WORK TASK
Please print, exactly, only the lines in the entries below from the line that has "[00:00:00.67]" through the line that has "[00:00:02.08]". Pictures don't go in.

(Collected data entries)

+ + +

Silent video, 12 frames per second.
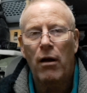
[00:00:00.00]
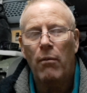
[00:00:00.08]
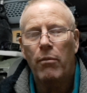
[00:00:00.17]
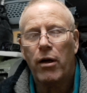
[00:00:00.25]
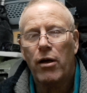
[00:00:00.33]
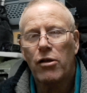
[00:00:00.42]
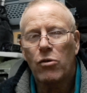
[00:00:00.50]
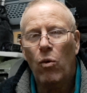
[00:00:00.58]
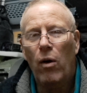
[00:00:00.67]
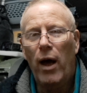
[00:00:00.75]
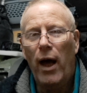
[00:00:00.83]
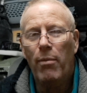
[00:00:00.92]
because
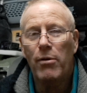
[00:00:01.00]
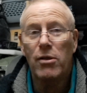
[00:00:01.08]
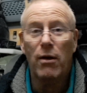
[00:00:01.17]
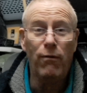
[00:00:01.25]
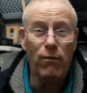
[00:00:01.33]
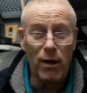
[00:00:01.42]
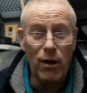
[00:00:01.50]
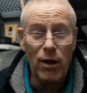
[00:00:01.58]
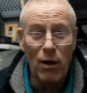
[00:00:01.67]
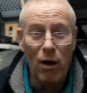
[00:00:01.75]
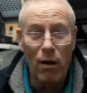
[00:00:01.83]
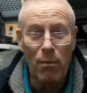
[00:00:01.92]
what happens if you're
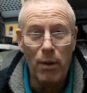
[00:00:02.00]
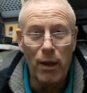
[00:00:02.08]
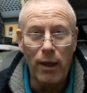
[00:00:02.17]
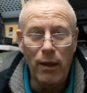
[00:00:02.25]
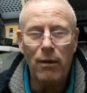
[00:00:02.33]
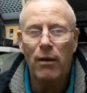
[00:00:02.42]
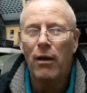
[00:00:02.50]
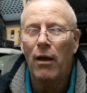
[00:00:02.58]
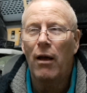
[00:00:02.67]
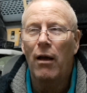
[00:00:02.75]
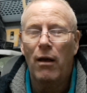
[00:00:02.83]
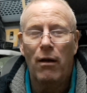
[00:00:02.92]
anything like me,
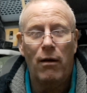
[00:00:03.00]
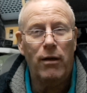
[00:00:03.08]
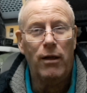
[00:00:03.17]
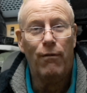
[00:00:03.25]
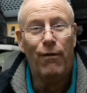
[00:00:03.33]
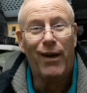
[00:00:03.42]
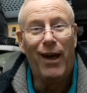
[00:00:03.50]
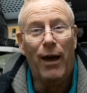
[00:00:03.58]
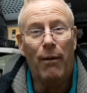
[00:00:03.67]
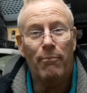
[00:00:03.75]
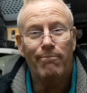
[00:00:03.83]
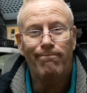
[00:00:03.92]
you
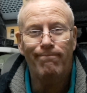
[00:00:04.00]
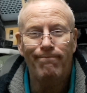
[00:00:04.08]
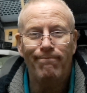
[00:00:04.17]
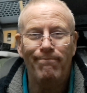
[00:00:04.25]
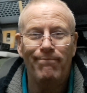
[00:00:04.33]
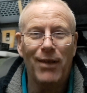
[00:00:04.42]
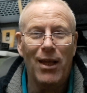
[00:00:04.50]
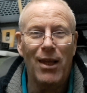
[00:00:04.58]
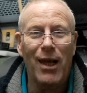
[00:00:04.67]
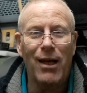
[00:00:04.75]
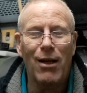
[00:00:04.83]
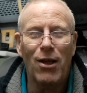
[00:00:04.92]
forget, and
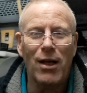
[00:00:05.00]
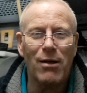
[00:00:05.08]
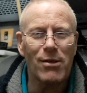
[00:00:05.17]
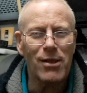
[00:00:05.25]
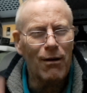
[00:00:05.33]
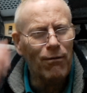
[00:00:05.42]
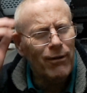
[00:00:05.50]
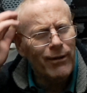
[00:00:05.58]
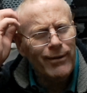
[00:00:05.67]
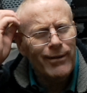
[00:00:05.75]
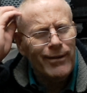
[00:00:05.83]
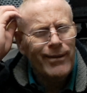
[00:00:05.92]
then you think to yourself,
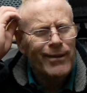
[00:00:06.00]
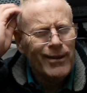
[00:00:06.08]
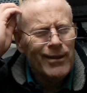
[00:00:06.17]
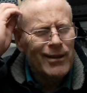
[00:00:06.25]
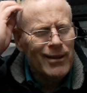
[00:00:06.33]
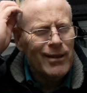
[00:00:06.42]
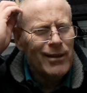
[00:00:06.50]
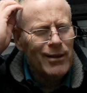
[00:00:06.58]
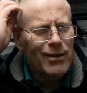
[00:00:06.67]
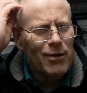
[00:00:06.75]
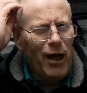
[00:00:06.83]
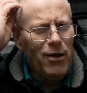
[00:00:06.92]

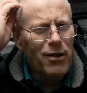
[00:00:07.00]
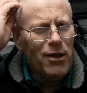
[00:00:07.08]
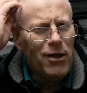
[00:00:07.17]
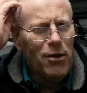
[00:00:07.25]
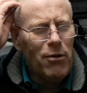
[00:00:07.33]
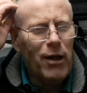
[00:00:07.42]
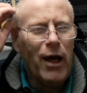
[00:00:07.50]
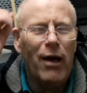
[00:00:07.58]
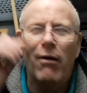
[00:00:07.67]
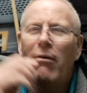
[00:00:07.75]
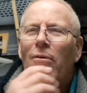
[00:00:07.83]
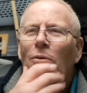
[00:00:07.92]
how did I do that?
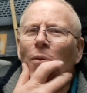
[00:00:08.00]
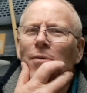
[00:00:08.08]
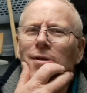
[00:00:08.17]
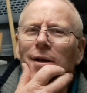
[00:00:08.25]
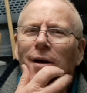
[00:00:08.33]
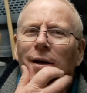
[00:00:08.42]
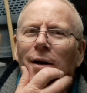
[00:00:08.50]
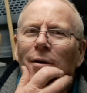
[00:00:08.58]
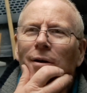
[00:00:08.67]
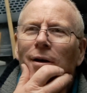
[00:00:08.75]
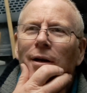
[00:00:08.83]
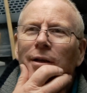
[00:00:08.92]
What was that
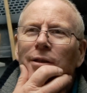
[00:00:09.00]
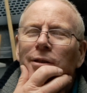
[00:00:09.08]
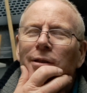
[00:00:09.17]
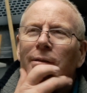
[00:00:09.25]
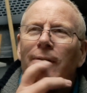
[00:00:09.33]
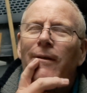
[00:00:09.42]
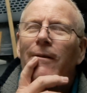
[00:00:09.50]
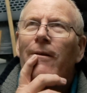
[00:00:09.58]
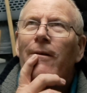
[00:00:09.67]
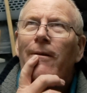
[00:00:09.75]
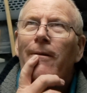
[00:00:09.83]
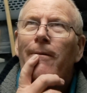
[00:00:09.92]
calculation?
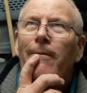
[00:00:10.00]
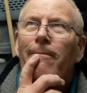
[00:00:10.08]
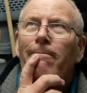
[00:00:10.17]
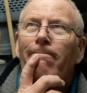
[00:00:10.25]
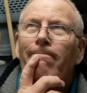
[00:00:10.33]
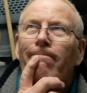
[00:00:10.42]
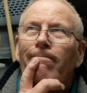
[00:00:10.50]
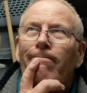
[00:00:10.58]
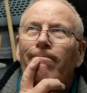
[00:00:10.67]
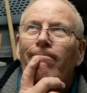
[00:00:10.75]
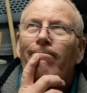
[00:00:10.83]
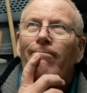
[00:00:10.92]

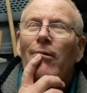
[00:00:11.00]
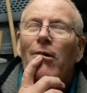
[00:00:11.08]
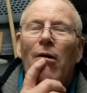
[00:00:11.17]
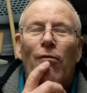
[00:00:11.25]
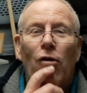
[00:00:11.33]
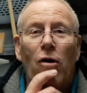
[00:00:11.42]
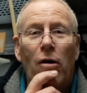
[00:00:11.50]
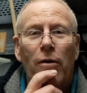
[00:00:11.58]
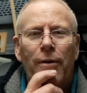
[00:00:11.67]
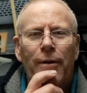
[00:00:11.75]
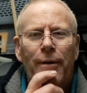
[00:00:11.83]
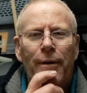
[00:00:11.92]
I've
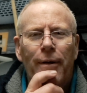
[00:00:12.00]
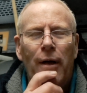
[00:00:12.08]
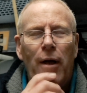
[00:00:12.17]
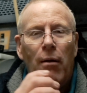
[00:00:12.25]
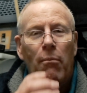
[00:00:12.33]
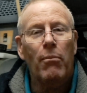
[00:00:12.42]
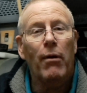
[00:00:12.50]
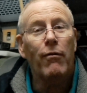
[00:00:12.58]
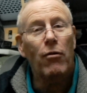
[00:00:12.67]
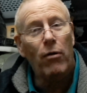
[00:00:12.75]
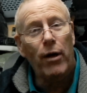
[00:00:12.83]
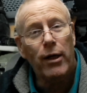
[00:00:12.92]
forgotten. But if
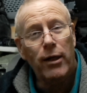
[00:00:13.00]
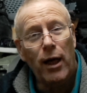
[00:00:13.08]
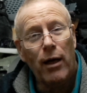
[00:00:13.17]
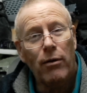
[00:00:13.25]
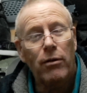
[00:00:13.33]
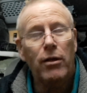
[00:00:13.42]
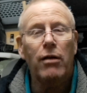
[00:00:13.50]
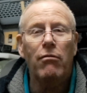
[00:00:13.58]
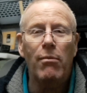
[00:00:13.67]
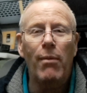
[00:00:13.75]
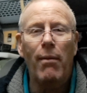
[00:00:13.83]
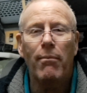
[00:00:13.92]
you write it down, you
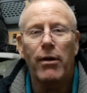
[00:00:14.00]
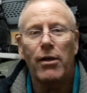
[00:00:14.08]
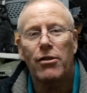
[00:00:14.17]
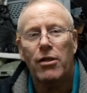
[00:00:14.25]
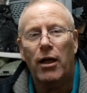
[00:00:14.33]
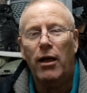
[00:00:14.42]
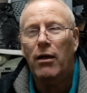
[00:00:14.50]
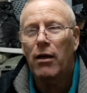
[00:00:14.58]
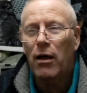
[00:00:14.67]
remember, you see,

+ + +

EXPECTED ANSWER
[00:00:00.67]
[00:00:00.75]
[00:00:00.83]
[00:00:00.92]
because
[00:00:01.00]
[00:00:01.08]
[00:00:01.17]
[00:00:01.25]
[00:00:01.33]
[00:00:01.42]
[00:00:01.50]
[00:00:01.58]
[00:00:01.67]
[00:00:01.75]
[00:00:01.83]
[00:00:01.92]
what happens if you're
[00:00:02.00]
[00:00:02.08]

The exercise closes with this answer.